Analyzing Twitter — Practical Analysis

By on in , , , , with 3 Comments

In my last post, I grabbed tweets with the “#emetrics” hashtag and did some analysis on them. One of the comments on that post asked what social tools I use for analysis — paid and free. Getting a bit more focussed than that, I thought it might be interesting to write up what free tools I use for Twitter analysis. There are lots of posts on “Twitter tools,” and I’ve spent more time than I like to admit sifting through them and trying to find ones that give me information I can really use. This, in some ways, is another one of those posts, except I’m going to provide a short list of tools I actually do use on a regular basis and how and why I use them.

What Kind of Analysis Are We Talking About?

I’m primarily focussed on the measurement and analysis of consumer brands on Twitter rather than on the measurement of one’s personal brand (e.g., @tgwilson). While there is some overlap, there are some things that make these fundamentally different. With that in mind, there are really three different lenses through which Twitter can be viewed, and they’re all important:

  • The brand’s Twitter account(s) — this is analysis of followers, lists, replies, retweets, and overall tweet reach
  • References of the brand or a campaign on Twitter — not necessarily mentions of @<brand>, but references to the brand in tweet content
  • References to specific topics that are relevant to the brand as a way to connect with consumers — at Resource Interactive, we call this a “shared passion,” and the nature of Twitter makes this particularly messy, but, to whatever level it’s feasible, it’s worth doing

While all three of these areas can also be applied in a competitor analysis, this is the only mention (almost) I’m going to make of that  — some of the techniques described here make sense and some don’t when it comes to analyzing the competition.

And, one final note to qualify the rest of this post: this is not about “online listening” in the sense that it’s not really about identifying specific tweets that need a timely response (or a timely retweet). It’s much more about ways to gain visibility into what is going on in Twitter that is relevant to the brand, as well as whether the time spent investing in Twitter is providing meaningful results. Online listening tools can play a part in that…but we’ll cover that later in this post.

Capturing Tweets?

When it comes to Twitter analysis, it’s hard to get too far without having a nice little repository of tweets themselves.  Unfortunately, Twitter has never made an endless history of tweets available for mining (or available for anything, for that matter). And, while the Library of Congress is archiving tweets, as far as I know, they haven’t opened up an API to allow analysts to mine them. On top of that, there are various limits to how often and how much data can be pulled in at one time through the Twitter API. As a consumer, I suppose I have to like that there are these limitations. As a data guy, it gets a little frustrating.

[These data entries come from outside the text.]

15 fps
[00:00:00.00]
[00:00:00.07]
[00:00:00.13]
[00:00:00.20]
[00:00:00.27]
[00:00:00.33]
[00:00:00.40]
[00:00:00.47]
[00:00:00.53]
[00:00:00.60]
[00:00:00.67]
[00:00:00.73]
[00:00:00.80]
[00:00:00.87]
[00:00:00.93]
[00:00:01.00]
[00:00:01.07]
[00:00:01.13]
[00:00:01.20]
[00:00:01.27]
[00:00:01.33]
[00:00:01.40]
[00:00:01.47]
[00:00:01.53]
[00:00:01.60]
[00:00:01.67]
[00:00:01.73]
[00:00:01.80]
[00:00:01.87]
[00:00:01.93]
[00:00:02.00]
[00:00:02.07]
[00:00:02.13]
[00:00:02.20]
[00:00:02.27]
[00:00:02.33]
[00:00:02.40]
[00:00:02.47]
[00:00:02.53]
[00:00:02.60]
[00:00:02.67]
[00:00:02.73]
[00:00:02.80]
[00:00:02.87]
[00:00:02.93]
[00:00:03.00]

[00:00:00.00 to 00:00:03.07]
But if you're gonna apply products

Two options that I’ve at least looked at or heard about on this front…but haven’t really cracked:

  • Twapper Keeper — this is a free service for setting up a tweet archive based on a hashtag, a search, or a specific user. In theory, it’s great. But, when I used it for my eMetrics tweet analysis, I stumbled into some kinks — the file download format is .tar (which just means you have to have a utility that can uncompress that format), and the date format changed throughout the data, so getting all of the tweets’ dates readable took some heavy string manipulation
  • R — this is an open source statistics package, and I talked to a fellow several months ago who had used it to hook into Twitter data and do some pretty intriguing stuff. I downloaded it and poked around in the documentation a bit…but didn’t make it much farther than that

I also looked into just pulling Tweets directly into Excel or Access through a web query. It looks like I was a little late for that — Chandoo documented how to use Excel as a Twitter client, but then reportd that Twitter made a change that means that approach no longer works as of September 2010.

So, for now, the best way I’ve found to reliably capture tweets for analysis is with RSS and Microsoft Outlook:

  1. Perform a search for the twitter username, a keyword, or a hashtag from (or, if you just want to archive tweets for a specific user, just go to the user’s Twitter page)
  2. Copy the URL for the RSS for the search (or the user)
  3. Add a new RSS feed in MS Outlook and paste in the URL

From that point forward, assuming Outlook is updating periodically, the RSS feeds will all be captured.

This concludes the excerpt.